- ASSIGNED TASK
Print every entry below again. Nothing may differ from the original.
*** Block opens ***
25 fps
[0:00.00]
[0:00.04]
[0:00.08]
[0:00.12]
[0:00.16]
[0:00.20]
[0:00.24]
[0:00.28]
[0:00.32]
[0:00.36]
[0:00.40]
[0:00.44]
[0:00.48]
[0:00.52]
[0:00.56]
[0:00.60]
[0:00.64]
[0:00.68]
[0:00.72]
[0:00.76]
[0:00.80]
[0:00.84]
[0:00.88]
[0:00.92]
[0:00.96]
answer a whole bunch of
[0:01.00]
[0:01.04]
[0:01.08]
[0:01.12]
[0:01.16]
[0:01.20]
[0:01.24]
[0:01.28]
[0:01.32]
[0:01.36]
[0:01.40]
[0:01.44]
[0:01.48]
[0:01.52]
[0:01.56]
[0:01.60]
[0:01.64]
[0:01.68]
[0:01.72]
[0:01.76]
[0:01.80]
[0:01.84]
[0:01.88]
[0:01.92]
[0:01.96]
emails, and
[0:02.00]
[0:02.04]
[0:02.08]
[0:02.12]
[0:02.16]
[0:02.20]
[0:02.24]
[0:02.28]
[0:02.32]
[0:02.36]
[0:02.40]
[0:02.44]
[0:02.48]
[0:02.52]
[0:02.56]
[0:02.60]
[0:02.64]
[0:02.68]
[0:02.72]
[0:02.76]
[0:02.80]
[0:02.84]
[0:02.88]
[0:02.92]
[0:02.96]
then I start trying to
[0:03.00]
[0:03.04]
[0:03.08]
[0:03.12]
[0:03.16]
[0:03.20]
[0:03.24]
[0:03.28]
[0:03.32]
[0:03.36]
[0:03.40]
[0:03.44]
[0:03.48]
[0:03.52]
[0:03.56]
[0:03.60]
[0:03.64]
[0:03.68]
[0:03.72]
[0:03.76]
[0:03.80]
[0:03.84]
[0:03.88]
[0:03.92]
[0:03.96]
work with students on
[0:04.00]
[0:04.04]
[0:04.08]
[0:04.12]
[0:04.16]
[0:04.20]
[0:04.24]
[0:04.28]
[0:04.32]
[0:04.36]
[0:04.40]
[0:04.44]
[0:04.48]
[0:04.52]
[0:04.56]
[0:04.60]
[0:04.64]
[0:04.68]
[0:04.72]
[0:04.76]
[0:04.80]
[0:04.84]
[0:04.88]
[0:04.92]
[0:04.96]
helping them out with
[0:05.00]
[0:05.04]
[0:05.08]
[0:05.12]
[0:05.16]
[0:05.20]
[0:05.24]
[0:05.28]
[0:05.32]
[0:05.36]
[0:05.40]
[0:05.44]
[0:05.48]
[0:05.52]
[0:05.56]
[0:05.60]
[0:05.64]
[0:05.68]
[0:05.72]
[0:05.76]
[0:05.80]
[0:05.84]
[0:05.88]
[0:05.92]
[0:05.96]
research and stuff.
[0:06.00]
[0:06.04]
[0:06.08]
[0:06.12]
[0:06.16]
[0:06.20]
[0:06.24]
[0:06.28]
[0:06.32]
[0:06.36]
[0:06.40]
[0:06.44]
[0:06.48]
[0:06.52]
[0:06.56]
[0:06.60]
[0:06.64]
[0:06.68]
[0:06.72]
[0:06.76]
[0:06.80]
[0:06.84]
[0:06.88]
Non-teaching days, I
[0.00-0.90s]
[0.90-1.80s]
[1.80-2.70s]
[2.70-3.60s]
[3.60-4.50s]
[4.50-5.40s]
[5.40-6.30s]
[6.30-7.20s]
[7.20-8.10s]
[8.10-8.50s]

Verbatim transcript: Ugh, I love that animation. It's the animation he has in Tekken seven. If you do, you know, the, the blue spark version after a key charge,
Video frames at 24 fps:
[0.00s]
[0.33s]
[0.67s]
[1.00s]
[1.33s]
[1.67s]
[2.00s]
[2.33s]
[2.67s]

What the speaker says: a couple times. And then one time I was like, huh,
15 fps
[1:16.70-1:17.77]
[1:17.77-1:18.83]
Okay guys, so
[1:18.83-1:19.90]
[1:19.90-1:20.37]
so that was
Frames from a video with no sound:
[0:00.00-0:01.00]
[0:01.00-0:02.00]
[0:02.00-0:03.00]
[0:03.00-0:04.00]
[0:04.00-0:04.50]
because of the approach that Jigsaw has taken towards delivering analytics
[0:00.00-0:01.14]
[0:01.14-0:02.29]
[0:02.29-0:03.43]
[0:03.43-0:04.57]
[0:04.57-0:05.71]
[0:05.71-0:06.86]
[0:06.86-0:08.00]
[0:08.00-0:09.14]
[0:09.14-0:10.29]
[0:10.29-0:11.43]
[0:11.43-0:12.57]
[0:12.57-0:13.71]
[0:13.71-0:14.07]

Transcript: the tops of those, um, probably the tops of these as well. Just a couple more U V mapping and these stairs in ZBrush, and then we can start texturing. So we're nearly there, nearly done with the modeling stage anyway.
*** Block closes ***
- TASK OUTPUT
25 fps
[0:00.00]
[0:00.04]
[0:00.08]
[0:00.12]
[0:00.16]
[0:00.20]
[0:00.24]
[0:00.28]
[0:00.32]
[0:00.36]
[0:00.40]
[0:00.44]
[0:00.48]
[0:00.52]
[0:00.56]
[0:00.60]
[0:00.64]
[0:00.68]
[0:00.72]
[0:00.76]
[0:00.80]
[0:00.84]
[0:00.88]
[0:00.92]
[0:00.96]
answer a whole bunch of
[0:01.00]
[0:01.04]
[0:01.08]
[0:01.12]
[0:01.16]
[0:01.20]
[0:01.24]
[0:01.28]
[0:01.32]
[0:01.36]
[0:01.40]
[0:01.44]
[0:01.48]
[0:01.52]
[0:01.56]
[0:01.60]
[0:01.64]
[0:01.68]
[0:01.72]
[0:01.76]
[0:01.80]
[0:01.84]
[0:01.88]
[0:01.92]
[0:01.96]
emails, and
[0:02.00]
[0:02.04]
[0:02.08]
[0:02.12]
[0:02.16]
[0:02.20]
[0:02.24]
[0:02.28]
[0:02.32]
[0:02.36]
[0:02.40]
[0:02.44]
[0:02.48]
[0:02.52]
[0:02.56]
[0:02.60]
[0:02.64]
[0:02.68]
[0:02.72]
[0:02.76]
[0:02.80]
[0:02.84]
[0:02.88]
[0:02.92]
[0:02.96]
then I start trying to
[0:03.00]
[0:03.04]
[0:03.08]
[0:03.12]
[0:03.16]
[0:03.20]
[0:03.24]
[0:03.28]
[0:03.32]
[0:03.36]
[0:03.40]
[0:03.44]
[0:03.48]
[0:03.52]
[0:03.56]
[0:03.60]
[0:03.64]
[0:03.68]
[0:03.72]
[0:03.76]
[0:03.80]
[0:03.84]
[0:03.88]
[0:03.92]
[0:03.96]
work with students on
[0:04.00]
[0:04.04]
[0:04.08]
[0:04.12]
[0:04.16]
[0:04.20]
[0:04.24]
[0:04.28]
[0:04.32]
[0:04.36]
[0:04.40]
[0:04.44]
[0:04.48]
[0:04.52]
[0:04.56]
[0:04.60]
[0:04.64]
[0:04.68]
[0:04.72]
[0:04.76]
[0:04.80]
[0:04.84]
[0:04.88]
[0:04.92]
[0:04.96]
helping them out with
[0:05.00]
[0:05.04]
[0:05.08]
[0:05.12]
[0:05.16]
[0:05.20]
[0:05.24]
[0:05.28]
[0:05.32]
[0:05.36]
[0:05.40]
[0:05.44]
[0:05.48]
[0:05.52]
[0:05.56]
[0:05.60]
[0:05.64]
[0:05.68]
[0:05.72]
[0:05.76]
[0:05.80]
[0:05.84]
[0:05.88]
[0:05.92]
[0:05.96]
research and stuff.
[0:06.00]
[0:06.04]
[0:06.08]
[0:06.12]
[0:06.16]
[0:06.20]
[0:06.24]
[0:06.28]
[0:06.32]
[0:06.36]
[0:06.40]
[0:06.44]
[0:06.48]
[0:06.52]
[0:06.56]
[0:06.60]
[0:06.64]
[0:06.68]
[0:06.72]
[0:06.76]
[0:06.80]
[0:06.84]
[0:06.88]
Non-teaching days, I
[0.00-0.90s]
[0.90-1.80s]
[1.80-2.70s]
[2.70-3.60s]
[3.60-4.50s]
[4.50-5.40s]
[5.40-6.30s]
[6.30-7.20s]
[7.20-8.10s]
[8.10-8.50s]

Verbatim transcript: Ugh, I love that animation. It's the animation he has in Tekken seven. If you do, you know, the, the blue spark version after a key charge,
Video frames at 24 fps:
[0.00s]
[0.33s]
[0.67s]
[1.00s]
[1.33s]
[1.67s]
[2.00s]
[2.33s]
[2.67s]

What the speaker says: a couple times. And then one time I was like, huh,
15 fps
[1:16.70-1:17.77]
[1:17.77-1:18.83]
Okay guys, so
[1:18.83-1:19.90]
[1:19.90-1:20.37]
so that was
Frames from a video with no sound:
[0:00.00-0:01.00]
[0:01.00-0:02.00]
[0:02.00-0:03.00]
[0:03.00-0:04.00]
[0:04.00-0:04.50]
because of the approach that Jigsaw has taken towards delivering analytics
[0:00.00-0:01.14]
[0:01.14-0:02.29]
[0:02.29-0:03.43]
[0:03.43-0:04.57]
[0:04.57-0:05.71]
[0:05.71-0:06.86]
[0:06.86-0:08.00]
[0:08.00-0:09.14]
[0:09.14-0:10.29]
[0:10.29-0:11.43]
[0:11.43-0:12.57]
[0:12.57-0:13.71]
[0:13.71-0:14.07]

Transcript: the tops of those, um, probably the tops of these as well. Just a couple more U V mapping and these stairs in ZBrush, and then we can start texturing. So we're nearly there, nearly done with the modeling stage anyway.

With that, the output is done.